- TASK TO CARRY OUT -
Find the line holding "[00:00:10.45]" in the entries below. Give it again exactly, along with every line after it up to and including the line holding "[00:00:10.75]".

- RECORDS TO USE -
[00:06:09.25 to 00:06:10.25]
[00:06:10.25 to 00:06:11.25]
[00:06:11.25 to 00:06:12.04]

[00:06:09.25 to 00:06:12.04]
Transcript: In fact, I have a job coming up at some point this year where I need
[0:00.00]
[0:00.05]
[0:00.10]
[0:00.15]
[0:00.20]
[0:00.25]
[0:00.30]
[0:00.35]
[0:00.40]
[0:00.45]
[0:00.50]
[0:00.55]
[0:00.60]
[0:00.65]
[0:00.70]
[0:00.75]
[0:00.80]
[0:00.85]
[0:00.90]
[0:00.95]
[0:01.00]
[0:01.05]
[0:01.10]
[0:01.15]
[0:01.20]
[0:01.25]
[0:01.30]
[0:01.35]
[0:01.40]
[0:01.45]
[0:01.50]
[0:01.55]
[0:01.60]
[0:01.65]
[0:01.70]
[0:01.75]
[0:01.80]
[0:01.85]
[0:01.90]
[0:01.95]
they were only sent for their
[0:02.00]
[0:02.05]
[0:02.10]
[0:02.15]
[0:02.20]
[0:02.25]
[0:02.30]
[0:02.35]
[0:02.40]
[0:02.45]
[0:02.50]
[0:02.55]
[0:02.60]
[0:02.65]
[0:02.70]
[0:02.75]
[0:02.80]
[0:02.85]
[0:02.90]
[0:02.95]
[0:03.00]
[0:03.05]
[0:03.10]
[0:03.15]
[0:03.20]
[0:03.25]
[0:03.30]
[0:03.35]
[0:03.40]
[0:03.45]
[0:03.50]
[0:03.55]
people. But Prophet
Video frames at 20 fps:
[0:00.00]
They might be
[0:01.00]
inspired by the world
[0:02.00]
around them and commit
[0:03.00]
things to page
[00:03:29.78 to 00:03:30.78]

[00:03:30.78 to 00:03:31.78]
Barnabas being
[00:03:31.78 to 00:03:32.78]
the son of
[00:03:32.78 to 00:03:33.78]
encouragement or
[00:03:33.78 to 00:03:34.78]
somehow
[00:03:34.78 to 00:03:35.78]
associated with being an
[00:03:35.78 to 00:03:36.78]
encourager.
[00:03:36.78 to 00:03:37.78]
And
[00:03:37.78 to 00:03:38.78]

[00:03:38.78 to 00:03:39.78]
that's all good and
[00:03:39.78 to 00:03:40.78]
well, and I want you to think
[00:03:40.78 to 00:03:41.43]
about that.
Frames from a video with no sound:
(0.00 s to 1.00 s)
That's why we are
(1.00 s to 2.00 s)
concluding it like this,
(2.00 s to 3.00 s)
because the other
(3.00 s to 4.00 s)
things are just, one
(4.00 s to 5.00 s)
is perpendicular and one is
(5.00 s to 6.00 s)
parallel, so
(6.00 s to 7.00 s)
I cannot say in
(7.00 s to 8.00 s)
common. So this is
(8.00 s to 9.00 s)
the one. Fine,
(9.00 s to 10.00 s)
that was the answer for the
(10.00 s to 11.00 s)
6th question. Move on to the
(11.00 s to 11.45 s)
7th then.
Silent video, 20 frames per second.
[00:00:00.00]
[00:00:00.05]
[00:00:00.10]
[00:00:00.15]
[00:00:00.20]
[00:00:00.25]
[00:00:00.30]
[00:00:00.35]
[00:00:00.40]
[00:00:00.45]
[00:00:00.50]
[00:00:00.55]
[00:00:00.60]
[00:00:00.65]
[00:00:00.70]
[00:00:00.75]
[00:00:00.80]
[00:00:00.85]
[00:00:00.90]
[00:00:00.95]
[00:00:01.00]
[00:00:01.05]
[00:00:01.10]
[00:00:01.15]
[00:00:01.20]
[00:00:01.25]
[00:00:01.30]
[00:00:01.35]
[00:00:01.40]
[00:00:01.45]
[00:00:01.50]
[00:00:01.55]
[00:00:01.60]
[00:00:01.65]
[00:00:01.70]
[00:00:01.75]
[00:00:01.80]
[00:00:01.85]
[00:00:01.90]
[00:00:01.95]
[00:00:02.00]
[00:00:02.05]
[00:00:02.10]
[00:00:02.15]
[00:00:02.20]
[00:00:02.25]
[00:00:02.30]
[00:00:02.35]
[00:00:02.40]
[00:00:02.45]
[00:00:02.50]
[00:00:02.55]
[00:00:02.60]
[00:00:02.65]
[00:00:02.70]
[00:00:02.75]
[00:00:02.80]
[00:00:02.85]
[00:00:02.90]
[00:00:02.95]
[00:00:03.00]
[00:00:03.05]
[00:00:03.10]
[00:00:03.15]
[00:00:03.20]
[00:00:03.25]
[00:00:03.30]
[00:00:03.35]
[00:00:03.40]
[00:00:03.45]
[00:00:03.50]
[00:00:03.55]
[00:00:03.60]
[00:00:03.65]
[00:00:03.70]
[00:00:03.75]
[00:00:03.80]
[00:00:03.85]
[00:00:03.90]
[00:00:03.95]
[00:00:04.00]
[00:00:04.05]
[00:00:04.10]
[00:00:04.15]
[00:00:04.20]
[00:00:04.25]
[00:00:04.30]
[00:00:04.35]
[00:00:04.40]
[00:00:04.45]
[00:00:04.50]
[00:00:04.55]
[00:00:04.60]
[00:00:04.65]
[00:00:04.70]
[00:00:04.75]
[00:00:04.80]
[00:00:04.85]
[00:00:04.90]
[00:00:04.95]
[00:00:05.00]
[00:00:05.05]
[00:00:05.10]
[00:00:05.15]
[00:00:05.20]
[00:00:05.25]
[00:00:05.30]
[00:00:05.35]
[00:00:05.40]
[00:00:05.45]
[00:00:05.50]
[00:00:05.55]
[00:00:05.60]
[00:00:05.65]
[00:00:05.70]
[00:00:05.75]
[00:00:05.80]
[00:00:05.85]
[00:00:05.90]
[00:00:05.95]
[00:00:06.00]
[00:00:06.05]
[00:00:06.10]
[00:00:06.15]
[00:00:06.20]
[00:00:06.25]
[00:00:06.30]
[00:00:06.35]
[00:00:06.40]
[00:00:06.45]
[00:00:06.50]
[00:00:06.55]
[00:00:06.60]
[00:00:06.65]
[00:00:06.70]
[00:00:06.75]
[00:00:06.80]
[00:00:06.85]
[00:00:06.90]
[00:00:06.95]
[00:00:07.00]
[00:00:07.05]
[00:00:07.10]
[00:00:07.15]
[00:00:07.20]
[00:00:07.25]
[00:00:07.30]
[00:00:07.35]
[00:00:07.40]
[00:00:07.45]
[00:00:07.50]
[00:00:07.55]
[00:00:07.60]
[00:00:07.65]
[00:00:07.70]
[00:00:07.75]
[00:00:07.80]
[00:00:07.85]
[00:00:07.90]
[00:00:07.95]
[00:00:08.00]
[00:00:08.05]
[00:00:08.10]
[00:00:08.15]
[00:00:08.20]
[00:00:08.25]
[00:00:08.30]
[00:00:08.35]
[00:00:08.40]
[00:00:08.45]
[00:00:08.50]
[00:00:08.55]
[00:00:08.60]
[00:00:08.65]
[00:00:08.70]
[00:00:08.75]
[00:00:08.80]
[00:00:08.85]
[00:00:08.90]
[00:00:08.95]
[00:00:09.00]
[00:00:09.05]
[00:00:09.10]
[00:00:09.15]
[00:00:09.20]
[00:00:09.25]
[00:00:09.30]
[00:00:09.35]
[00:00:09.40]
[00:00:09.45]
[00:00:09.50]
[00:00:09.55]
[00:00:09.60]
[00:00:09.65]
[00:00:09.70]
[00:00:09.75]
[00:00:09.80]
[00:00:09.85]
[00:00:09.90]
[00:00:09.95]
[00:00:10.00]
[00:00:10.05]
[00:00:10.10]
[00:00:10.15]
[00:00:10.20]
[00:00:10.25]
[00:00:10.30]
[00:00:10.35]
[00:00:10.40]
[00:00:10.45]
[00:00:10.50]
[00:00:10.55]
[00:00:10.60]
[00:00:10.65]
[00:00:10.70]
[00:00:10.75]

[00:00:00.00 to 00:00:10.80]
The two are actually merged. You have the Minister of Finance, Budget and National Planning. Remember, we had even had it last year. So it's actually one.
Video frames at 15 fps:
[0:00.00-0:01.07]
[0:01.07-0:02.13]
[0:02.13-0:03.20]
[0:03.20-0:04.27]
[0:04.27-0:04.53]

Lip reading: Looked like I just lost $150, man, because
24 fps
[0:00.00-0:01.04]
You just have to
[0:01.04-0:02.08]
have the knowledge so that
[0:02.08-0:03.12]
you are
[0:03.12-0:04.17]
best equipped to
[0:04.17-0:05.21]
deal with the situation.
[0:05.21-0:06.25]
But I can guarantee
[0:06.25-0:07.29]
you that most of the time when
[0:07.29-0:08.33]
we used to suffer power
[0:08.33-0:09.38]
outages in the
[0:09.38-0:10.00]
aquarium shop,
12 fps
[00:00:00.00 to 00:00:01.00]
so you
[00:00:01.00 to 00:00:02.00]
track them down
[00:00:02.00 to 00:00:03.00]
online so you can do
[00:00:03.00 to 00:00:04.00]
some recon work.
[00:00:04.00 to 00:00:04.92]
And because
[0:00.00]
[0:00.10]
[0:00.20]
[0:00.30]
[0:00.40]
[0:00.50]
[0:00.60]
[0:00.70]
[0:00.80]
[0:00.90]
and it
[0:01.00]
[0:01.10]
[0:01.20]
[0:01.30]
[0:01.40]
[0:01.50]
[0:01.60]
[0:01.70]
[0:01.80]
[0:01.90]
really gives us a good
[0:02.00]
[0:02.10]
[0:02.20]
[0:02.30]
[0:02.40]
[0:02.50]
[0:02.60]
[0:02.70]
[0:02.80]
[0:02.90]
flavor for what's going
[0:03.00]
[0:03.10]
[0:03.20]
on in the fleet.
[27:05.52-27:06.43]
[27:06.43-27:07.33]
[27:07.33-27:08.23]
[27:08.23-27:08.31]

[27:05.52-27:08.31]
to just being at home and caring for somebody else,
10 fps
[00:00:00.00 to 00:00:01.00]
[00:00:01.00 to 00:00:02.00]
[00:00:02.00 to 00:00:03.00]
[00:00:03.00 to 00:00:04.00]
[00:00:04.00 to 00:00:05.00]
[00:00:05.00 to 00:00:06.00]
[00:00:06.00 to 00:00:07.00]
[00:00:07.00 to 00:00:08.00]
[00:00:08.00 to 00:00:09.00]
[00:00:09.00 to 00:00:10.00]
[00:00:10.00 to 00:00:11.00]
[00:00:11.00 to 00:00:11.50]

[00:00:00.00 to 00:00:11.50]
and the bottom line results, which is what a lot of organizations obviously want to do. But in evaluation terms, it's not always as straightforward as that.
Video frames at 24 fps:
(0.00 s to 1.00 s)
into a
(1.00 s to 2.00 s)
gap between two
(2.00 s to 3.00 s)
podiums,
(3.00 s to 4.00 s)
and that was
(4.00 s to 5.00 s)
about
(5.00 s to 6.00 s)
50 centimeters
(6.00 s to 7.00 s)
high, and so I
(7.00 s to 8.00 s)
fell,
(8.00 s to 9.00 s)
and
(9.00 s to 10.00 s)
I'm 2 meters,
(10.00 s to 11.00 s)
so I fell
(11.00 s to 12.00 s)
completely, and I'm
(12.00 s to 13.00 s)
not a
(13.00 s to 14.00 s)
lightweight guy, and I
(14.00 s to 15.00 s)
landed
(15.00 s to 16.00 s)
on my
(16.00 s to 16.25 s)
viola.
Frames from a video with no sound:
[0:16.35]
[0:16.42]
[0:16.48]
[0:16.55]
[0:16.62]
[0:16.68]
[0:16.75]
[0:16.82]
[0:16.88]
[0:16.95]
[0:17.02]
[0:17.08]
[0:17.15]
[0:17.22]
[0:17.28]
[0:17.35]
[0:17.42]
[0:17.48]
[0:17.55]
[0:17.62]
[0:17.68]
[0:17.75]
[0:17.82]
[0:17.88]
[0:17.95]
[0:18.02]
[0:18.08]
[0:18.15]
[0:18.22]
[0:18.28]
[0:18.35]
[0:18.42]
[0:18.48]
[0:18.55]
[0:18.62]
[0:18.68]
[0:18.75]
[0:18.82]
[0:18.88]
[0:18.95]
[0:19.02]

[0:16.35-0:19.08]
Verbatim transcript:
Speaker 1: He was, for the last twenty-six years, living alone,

- TASK SOLUTION -
[00:00:10.45]
[00:00:10.50]
[00:00:10.55]
[00:00:10.60]
[00:00:10.65]
[00:00:10.70]
[00:00:10.75]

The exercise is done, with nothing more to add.